Austin, USA - Expert witnesses warned a House committee Wednesday that a polygamous sect taking root in West Texas is led by a man who poses a danger to women and children in the sect and has the capacity to incite religiously inspired violence.
The witnesses included Mark Shurtleff, the attorney general of Utah, who told the House Juvenile Justice and Family Issues Committee that he has spent most of his last term in office trying to bring charges of pedophilia, child sexual abuse and welfare fraud against the leader of the Fundamentalist Church of Latter Day Saints. The church, based in two twin communities on the Utah and Arizona border, is currently completing the infrastructure for a town four miles north of Eldorado, south of San Angelo.
The attorney general told the committee that a code of silence, intimidation and the statute of limitations on sex crimes in Utah have thwarted his efforts to prosecute Warren Jeffs, who refers to himself as the prophet of the Fundamentalist Church. But his ongoing investigation of the sect and a decision by the state of Utah to increase penalties for crimes alleged to have been committed by Jeffs and other sect leaders led to the sect's move to Texas, Shurtleff told the committee.
Shurtleff urged the committee to approve House Bill 3006, introduced by Rep. Harvey Hilderbran, R-Kerrvile, which would change Texas law in areas directed at the practices of the church. Hilderbran called on the committee to raise the age of parental consent for marriage in Texas to 16 from 14, to ban people from marrying their stepparent or stepchild and increase residency requirements for people running for local and district offices.

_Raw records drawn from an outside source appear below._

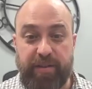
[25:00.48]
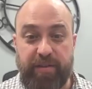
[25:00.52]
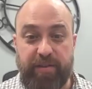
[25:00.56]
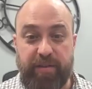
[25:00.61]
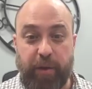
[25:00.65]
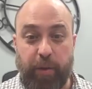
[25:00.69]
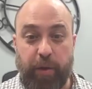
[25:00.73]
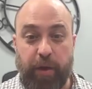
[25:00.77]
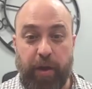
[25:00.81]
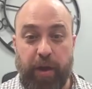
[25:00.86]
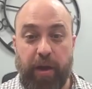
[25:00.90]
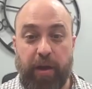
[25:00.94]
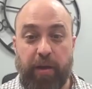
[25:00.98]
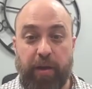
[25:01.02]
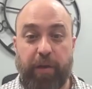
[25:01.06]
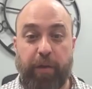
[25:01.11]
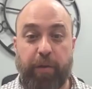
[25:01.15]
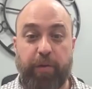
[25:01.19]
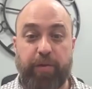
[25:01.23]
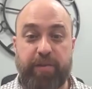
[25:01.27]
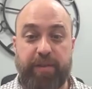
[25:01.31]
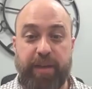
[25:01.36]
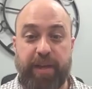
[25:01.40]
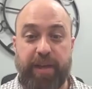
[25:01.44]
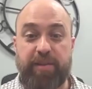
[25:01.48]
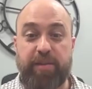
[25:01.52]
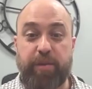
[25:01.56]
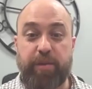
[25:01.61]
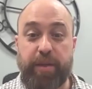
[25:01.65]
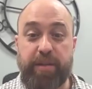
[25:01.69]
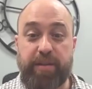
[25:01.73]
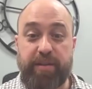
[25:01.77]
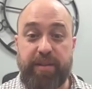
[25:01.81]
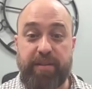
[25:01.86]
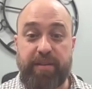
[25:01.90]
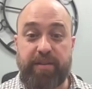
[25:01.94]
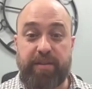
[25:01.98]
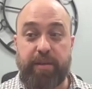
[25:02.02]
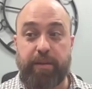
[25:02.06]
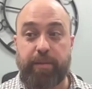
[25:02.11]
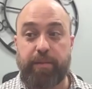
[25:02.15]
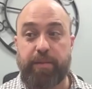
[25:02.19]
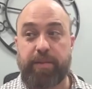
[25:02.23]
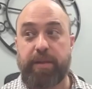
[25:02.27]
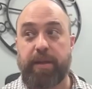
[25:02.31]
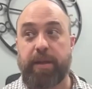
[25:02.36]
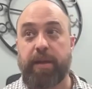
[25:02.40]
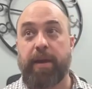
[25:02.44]
So those sensory
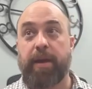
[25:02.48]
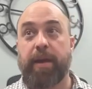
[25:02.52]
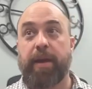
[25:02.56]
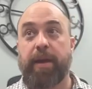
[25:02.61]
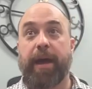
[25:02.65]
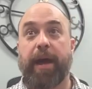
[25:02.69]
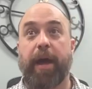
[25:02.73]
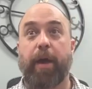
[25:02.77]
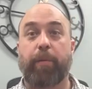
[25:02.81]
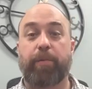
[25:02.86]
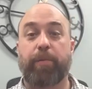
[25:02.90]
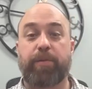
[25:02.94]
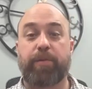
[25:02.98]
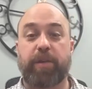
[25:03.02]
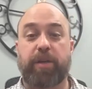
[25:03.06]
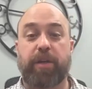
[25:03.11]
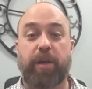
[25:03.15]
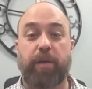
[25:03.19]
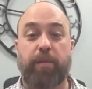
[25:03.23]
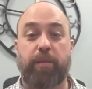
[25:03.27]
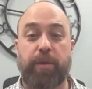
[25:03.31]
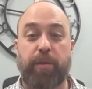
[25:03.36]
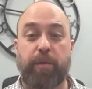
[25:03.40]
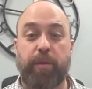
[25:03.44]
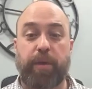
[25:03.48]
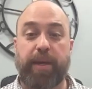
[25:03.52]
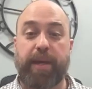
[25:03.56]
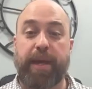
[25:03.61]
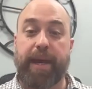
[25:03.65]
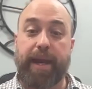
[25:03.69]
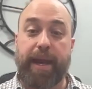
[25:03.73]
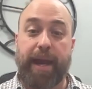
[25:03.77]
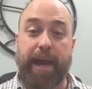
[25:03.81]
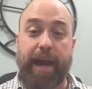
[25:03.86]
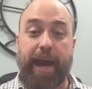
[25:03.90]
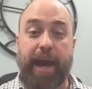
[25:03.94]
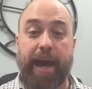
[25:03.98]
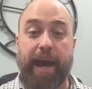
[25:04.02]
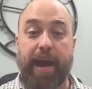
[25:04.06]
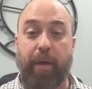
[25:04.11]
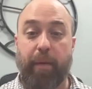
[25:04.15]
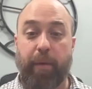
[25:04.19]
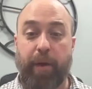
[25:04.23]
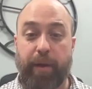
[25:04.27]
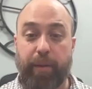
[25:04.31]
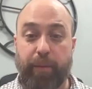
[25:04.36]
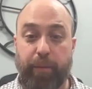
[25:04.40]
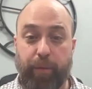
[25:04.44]
systems help to communicate how
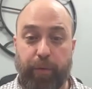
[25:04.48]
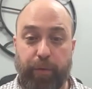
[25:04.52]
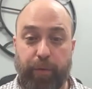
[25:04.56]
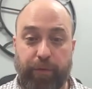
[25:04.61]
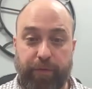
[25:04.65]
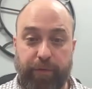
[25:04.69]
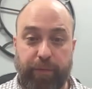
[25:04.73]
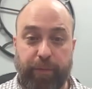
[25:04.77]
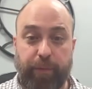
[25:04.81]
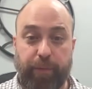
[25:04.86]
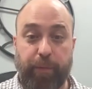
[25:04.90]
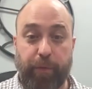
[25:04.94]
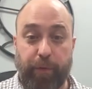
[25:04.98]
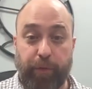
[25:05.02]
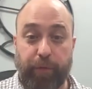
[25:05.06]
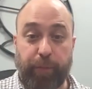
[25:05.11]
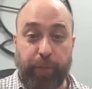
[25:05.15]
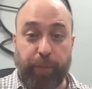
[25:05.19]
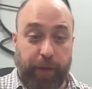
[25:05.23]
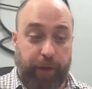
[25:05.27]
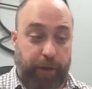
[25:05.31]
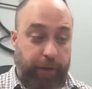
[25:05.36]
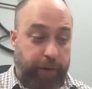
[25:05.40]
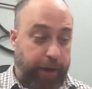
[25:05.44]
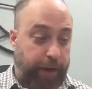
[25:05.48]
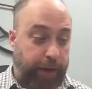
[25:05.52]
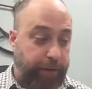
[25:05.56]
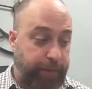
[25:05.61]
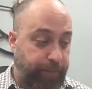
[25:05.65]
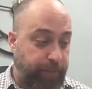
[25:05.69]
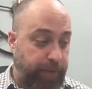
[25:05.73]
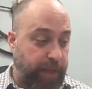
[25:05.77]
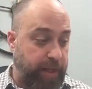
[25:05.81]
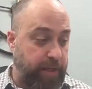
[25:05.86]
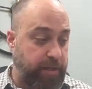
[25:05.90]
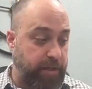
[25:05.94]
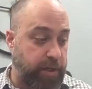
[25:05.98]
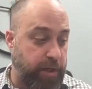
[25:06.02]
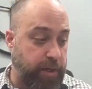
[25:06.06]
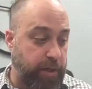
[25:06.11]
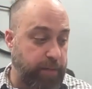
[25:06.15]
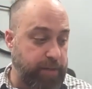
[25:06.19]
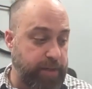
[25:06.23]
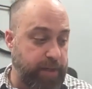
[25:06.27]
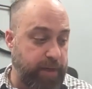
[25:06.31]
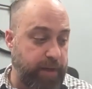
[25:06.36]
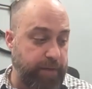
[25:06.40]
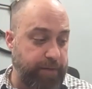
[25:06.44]
I move blood around. In
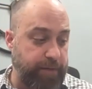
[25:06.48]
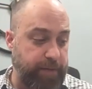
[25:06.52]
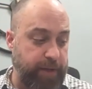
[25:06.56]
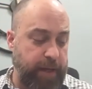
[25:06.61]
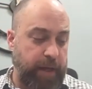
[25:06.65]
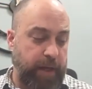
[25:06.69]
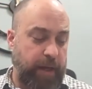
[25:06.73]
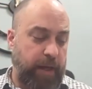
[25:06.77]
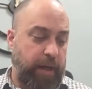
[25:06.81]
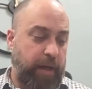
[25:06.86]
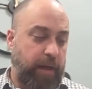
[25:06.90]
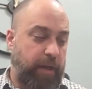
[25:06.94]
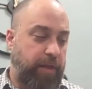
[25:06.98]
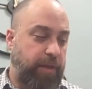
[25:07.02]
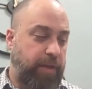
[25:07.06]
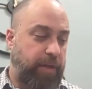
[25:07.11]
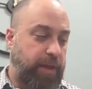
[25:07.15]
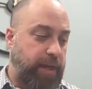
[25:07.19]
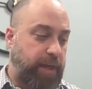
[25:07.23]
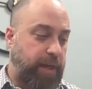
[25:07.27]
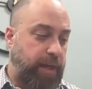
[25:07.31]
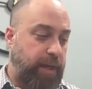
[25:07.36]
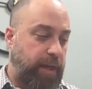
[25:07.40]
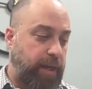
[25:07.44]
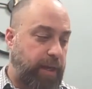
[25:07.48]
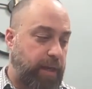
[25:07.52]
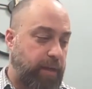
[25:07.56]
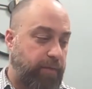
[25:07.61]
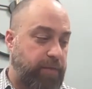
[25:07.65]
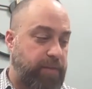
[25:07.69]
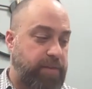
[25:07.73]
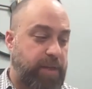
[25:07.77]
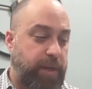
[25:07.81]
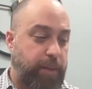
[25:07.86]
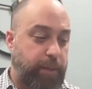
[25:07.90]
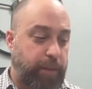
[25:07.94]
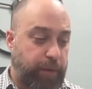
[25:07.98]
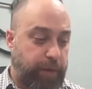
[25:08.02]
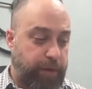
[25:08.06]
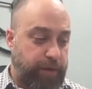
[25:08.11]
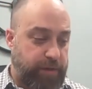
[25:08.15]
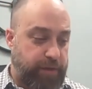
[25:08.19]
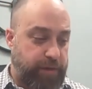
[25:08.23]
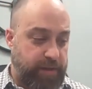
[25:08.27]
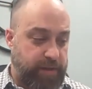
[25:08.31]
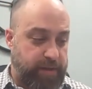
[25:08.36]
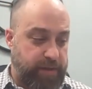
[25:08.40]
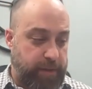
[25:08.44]
terms of the vestibular
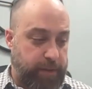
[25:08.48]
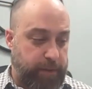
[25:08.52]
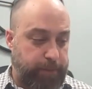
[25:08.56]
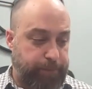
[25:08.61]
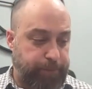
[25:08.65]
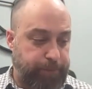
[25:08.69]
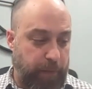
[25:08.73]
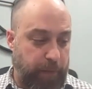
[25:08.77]
system,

"This is an evil culture," author Jon Krakauer told the committee Wednesday. Krakauer told the committee he has taken on the Fundamentalist Church after six years of research into the sect led to a book about violence in the world of polygamy, "Under the Banner of Heaven.
"It is like this Twilight Zone where everybody answers to Warren Jeffs. He's a freak. He's a sick guy. He is an evil, evil man."
Jeffs, whose relocation to the Eldorado compound has not been confirmed, is wanted for no crimes in Texas or in Utah and Arizona. Jeffs has been accused in a pending civil suit in Salt Lake City of ritually sodomizing a young male relative in the 1980s.
The eyes of committee members widened as Krakauer described the ritual subjugation of women in the sect, who he said are assigned husbands upon the ruling of Jeffs and are prohibited from having formal education and contact with much of the outside world. Hilderbran's bill, Krakauer told the committee, "will not bring Warren Jeffs to justice, but is an important first step."
While the committee took no action Wednesday, Rep. Toby Goodman, R-Arlington, said Texas would bring all of its resources to bear to protect women and children on state soil.
"I hope this group doesn't think it can come to Texas, which is kind of a law and order state, and commit acts of sodomy and child abuse," Goodman said. "This state will literally go after these people."